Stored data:

======

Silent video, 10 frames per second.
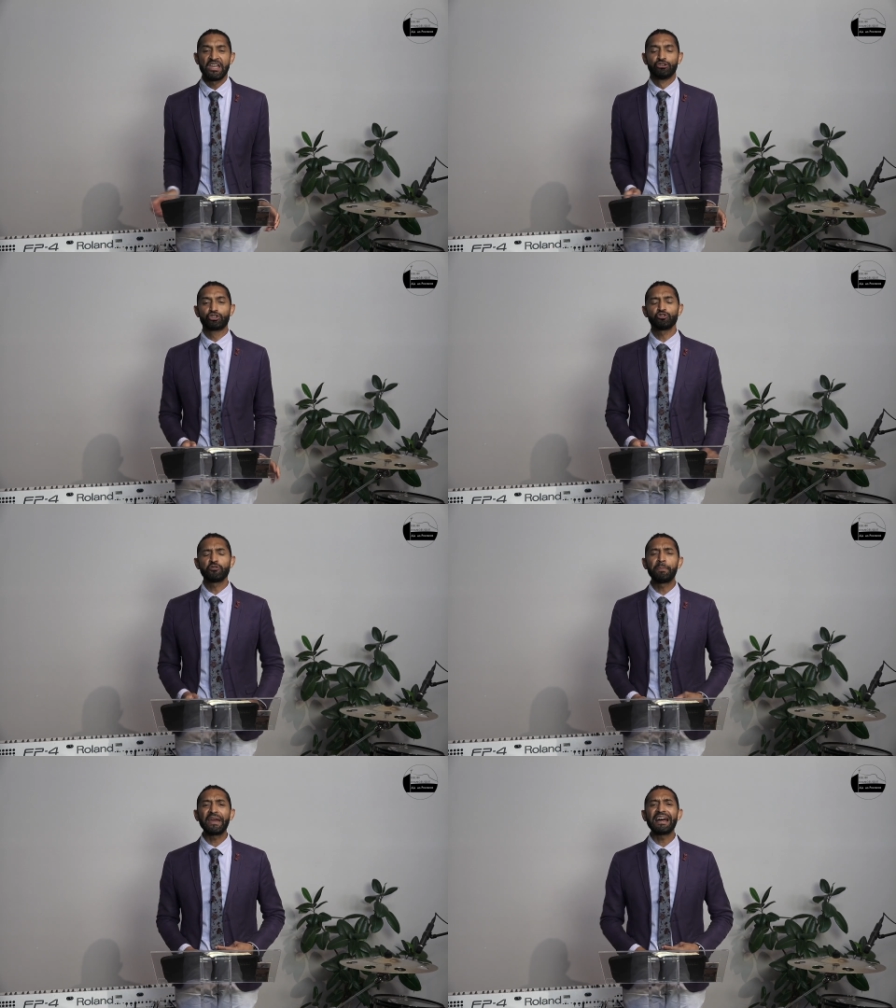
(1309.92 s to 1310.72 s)
je
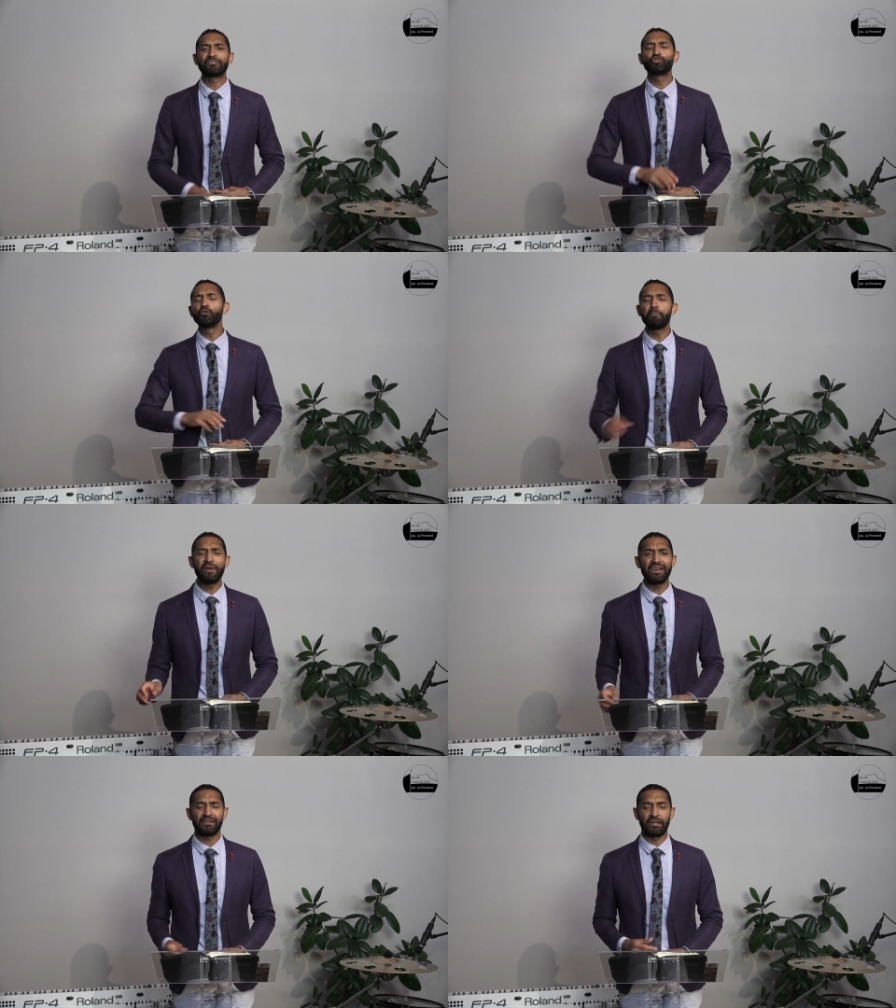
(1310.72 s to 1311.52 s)
suis prêt à tout
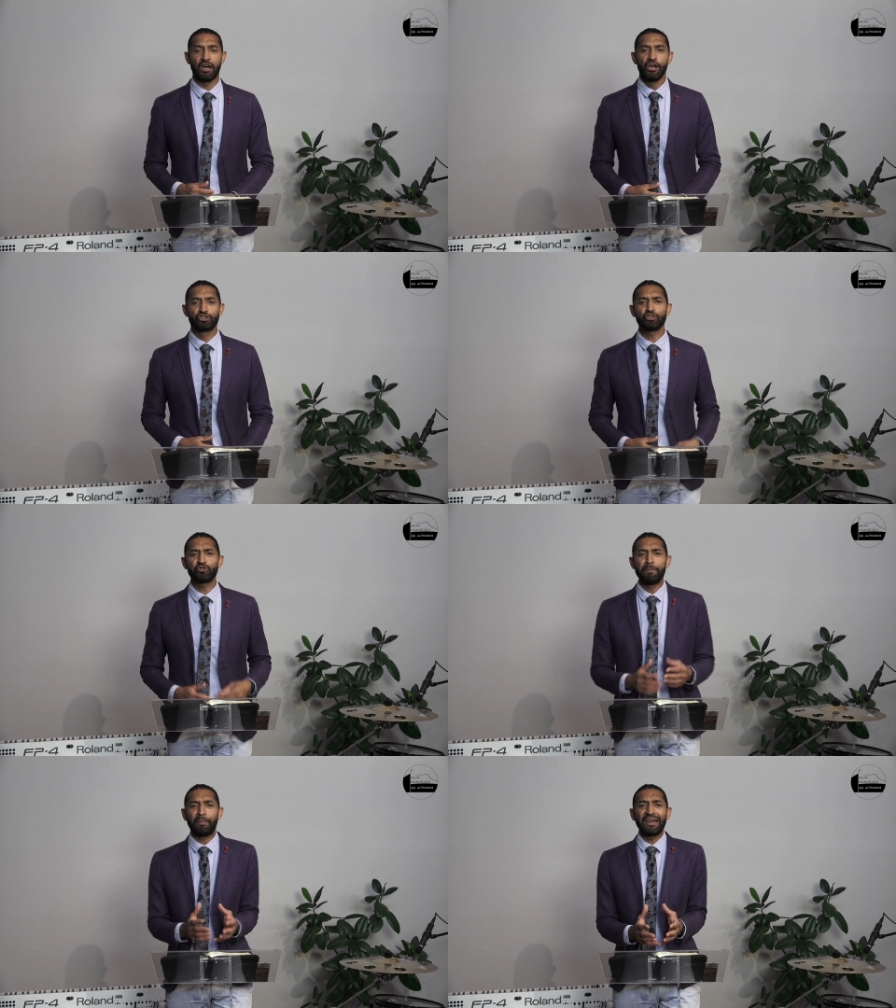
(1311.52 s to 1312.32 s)
perdre, je
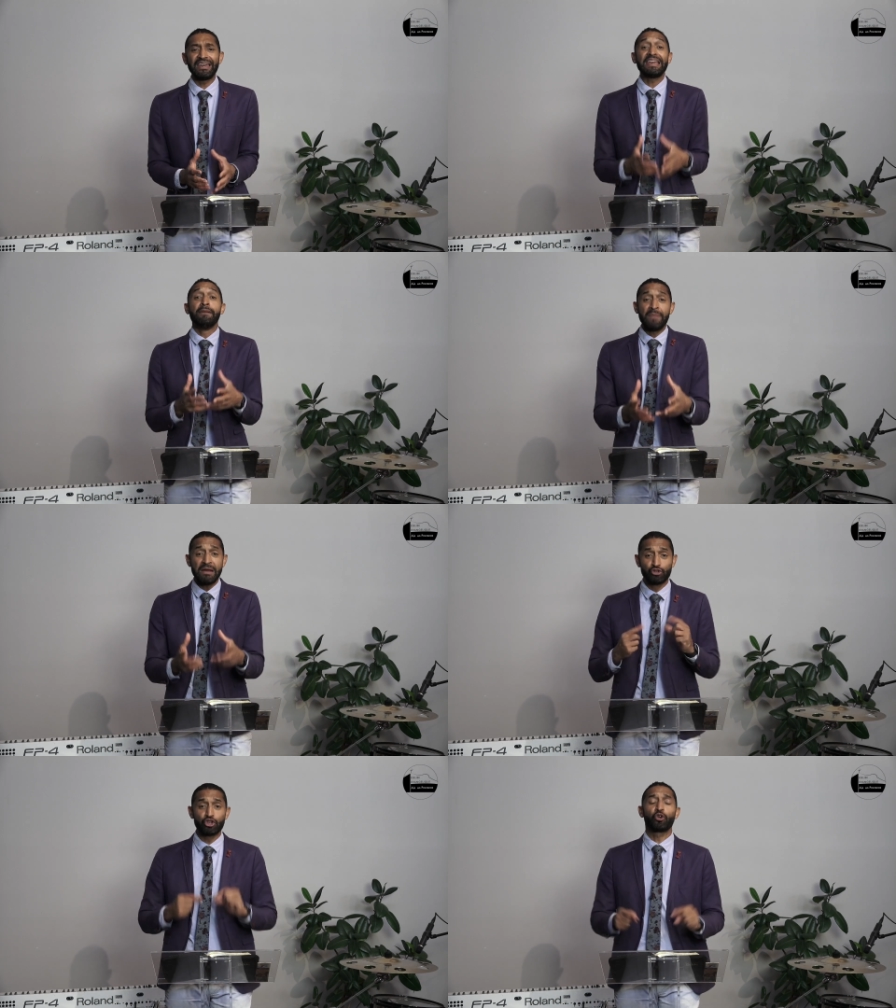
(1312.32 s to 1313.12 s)
suis prêt et
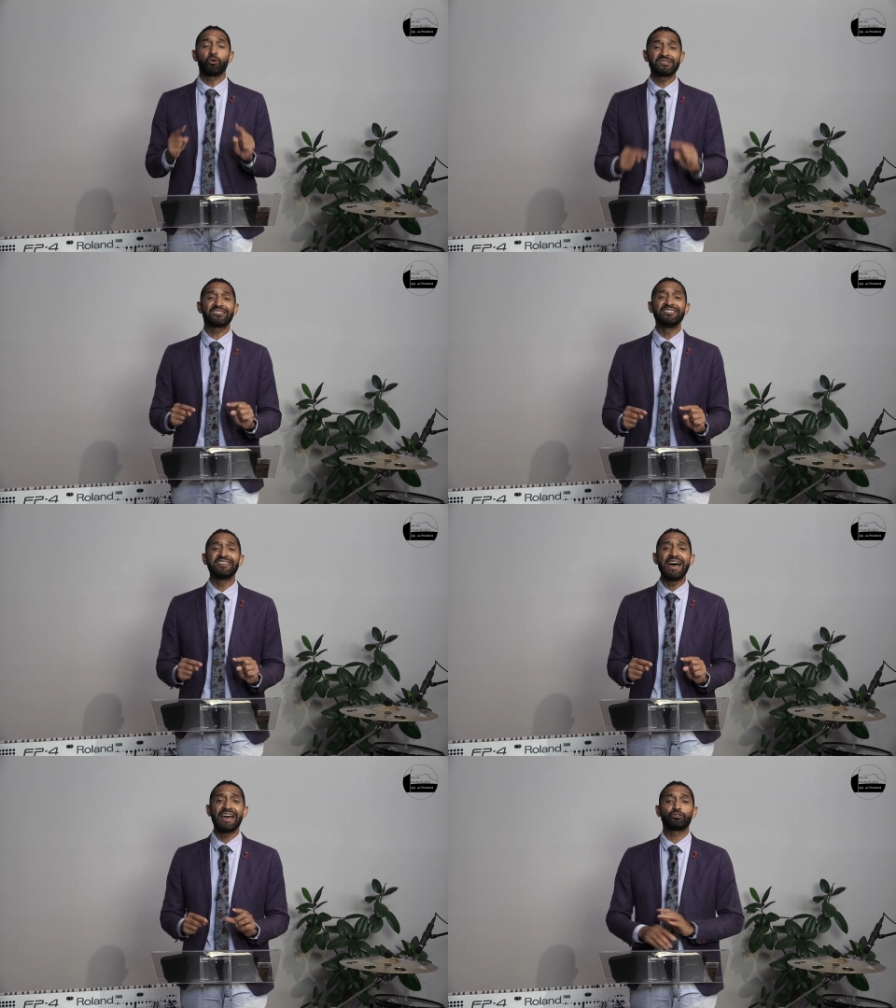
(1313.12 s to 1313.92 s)
même je
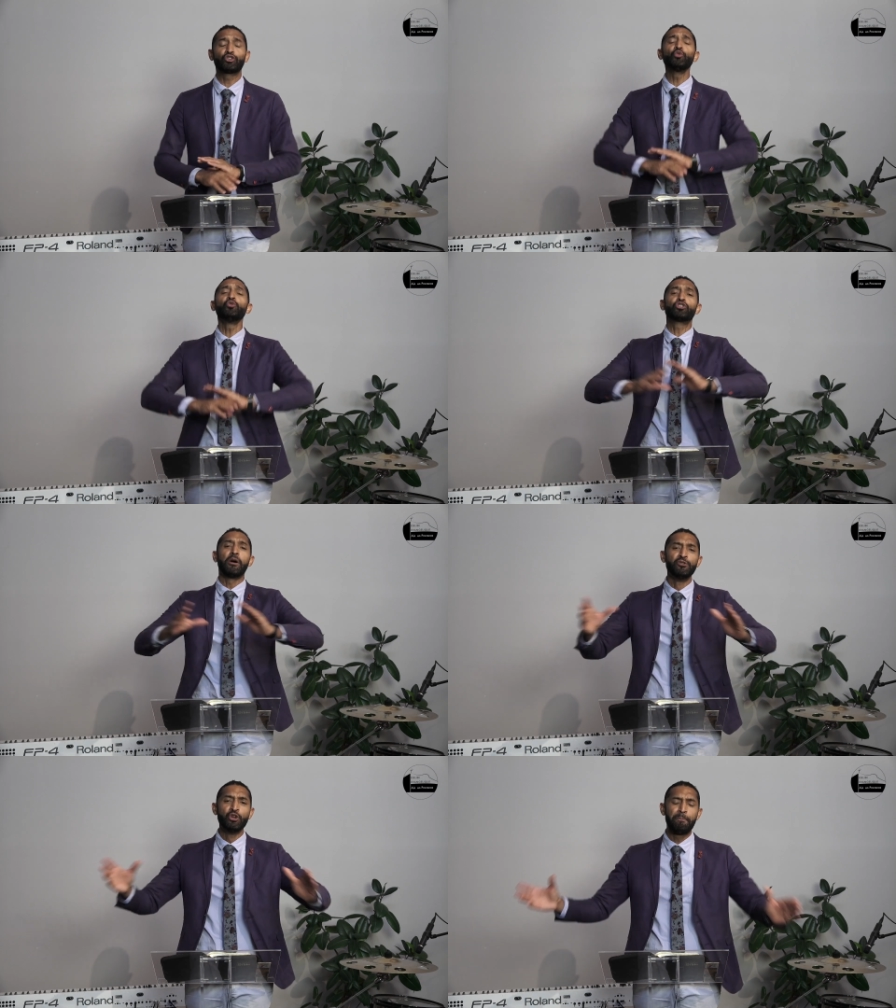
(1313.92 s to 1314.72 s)
considère tout
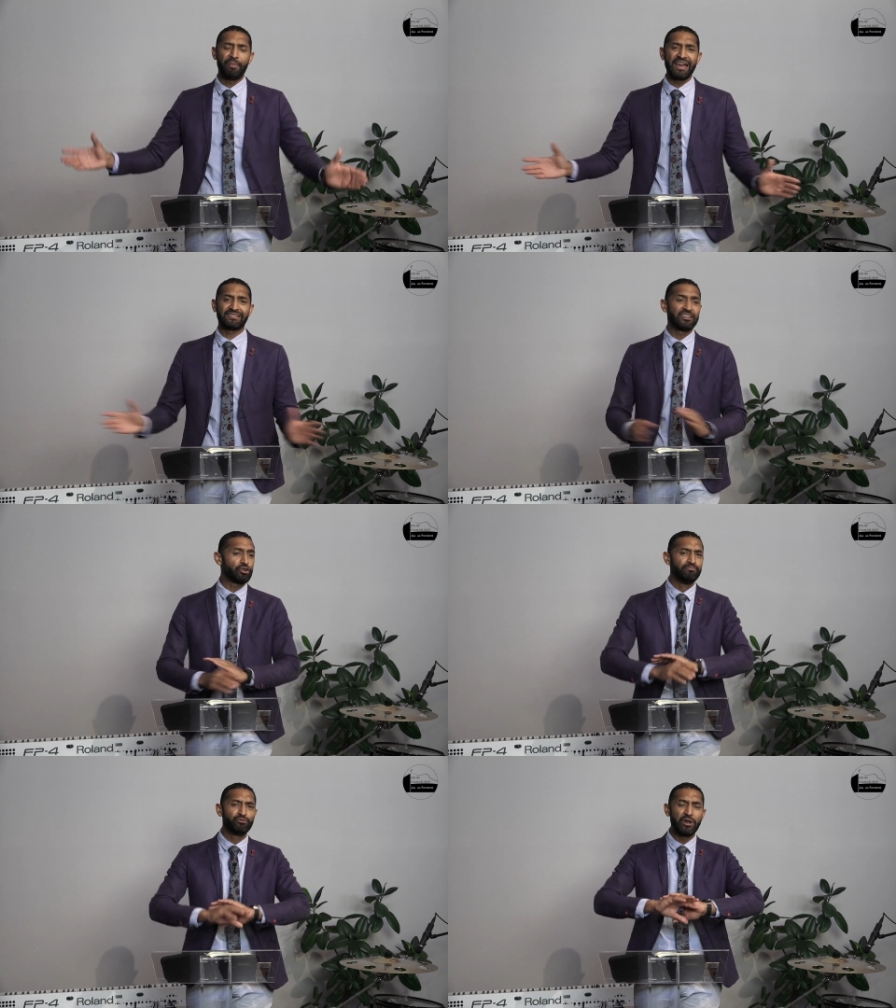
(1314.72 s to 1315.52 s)
comme une perte et
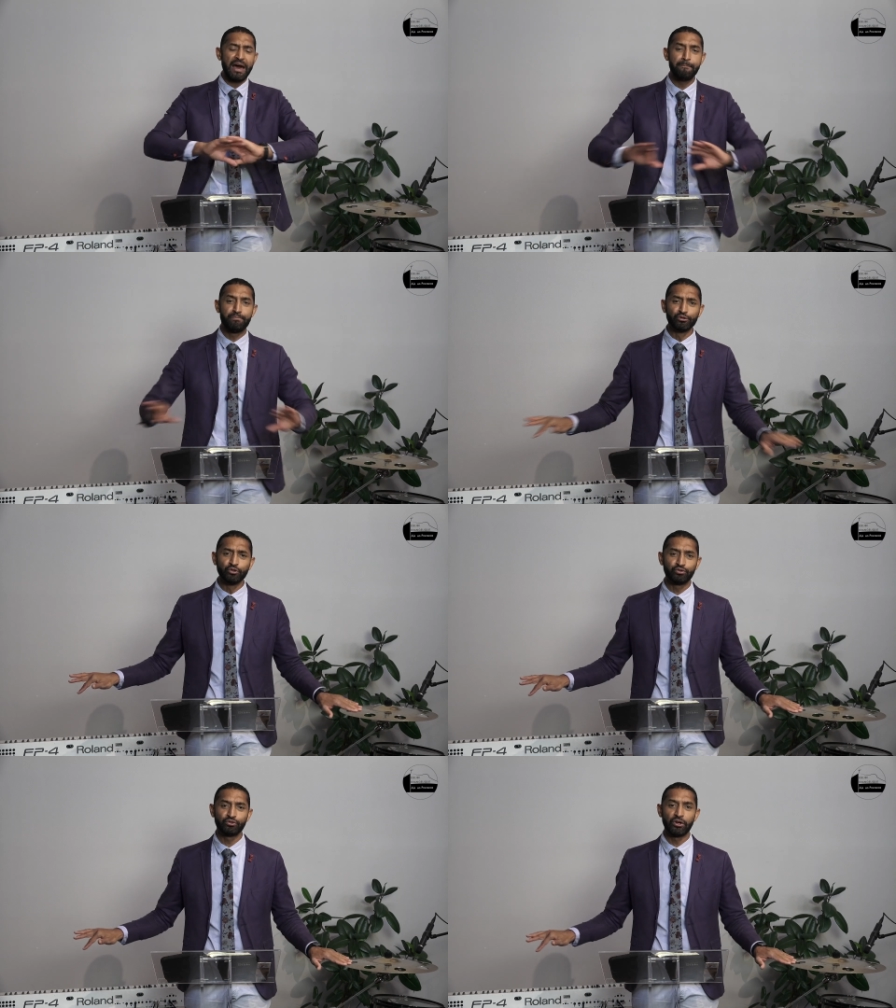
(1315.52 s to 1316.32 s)
comme de la
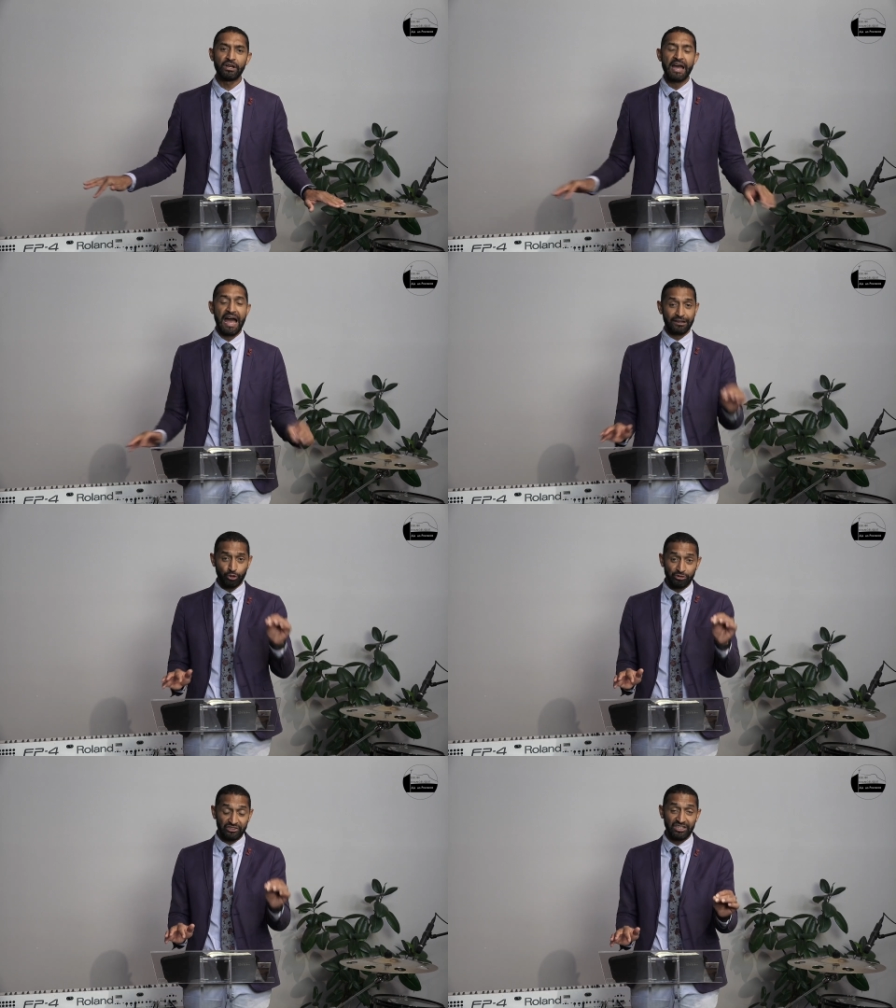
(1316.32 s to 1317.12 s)
boue à
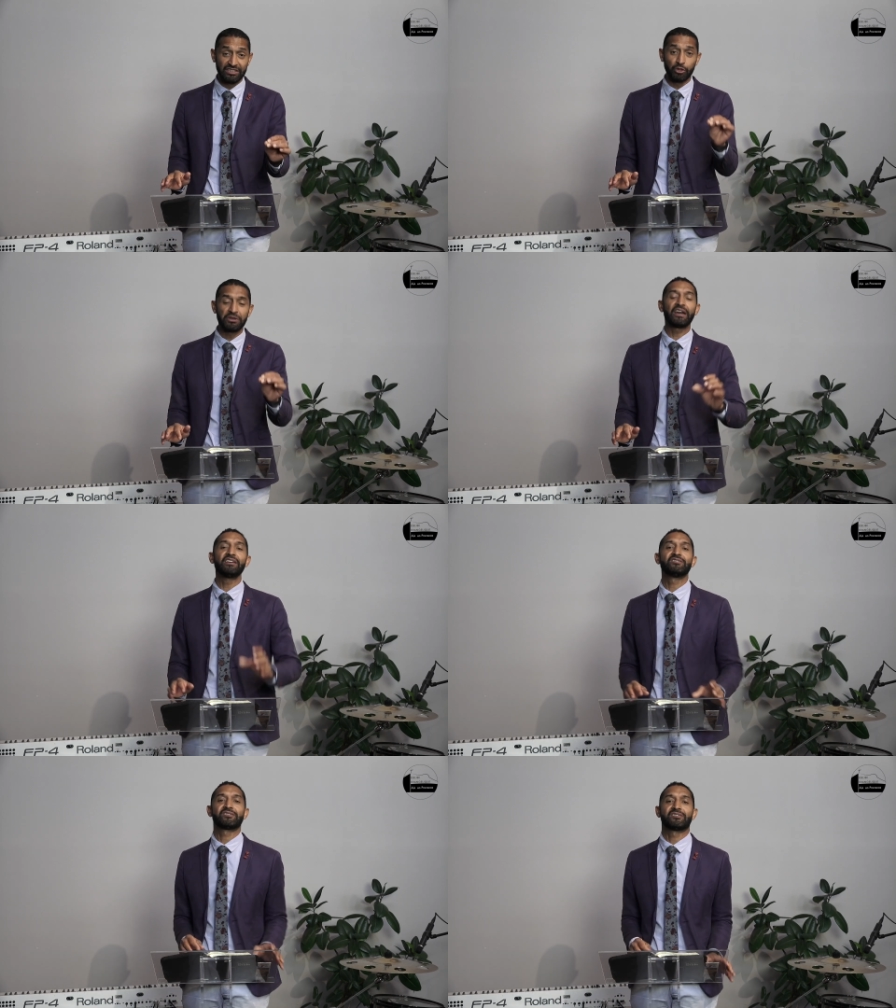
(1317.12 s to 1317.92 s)
côté de
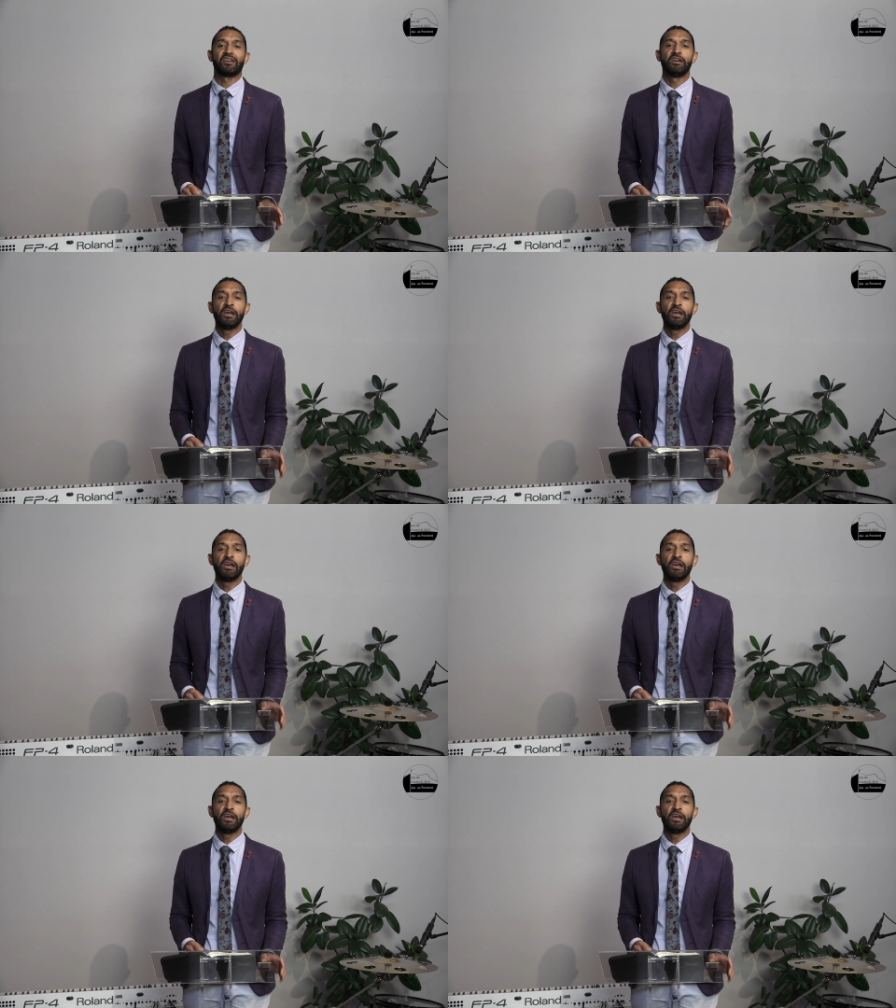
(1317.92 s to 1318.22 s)
Christ,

======

## Exercise aim
Copy out only the lines beginning at the line with "(1309.92 s to 1310.72 s)" and ending at the last line of the entries. Keep them exact; drop pictures.

## Task response
(1309.92 s to 1310.72 s)
je
(1310.72 s to 1311.52 s)
suis prêt à tout
(1311.52 s to 1312.32 s)
perdre, je
(1312.32 s to 1313.12 s)
suis prêt et
(1313.12 s to 1313.92 s)
même je
(1313.92 s to 1314.72 s)
considère tout
(1314.72 s to 1315.52 s)
comme une perte et
(1315.52 s to 1316.32 s)
comme de la
(1316.32 s to 1317.12 s)
boue à
(1317.12 s to 1317.92 s)
côté de
(1317.92 s to 1318.22 s)
Christ,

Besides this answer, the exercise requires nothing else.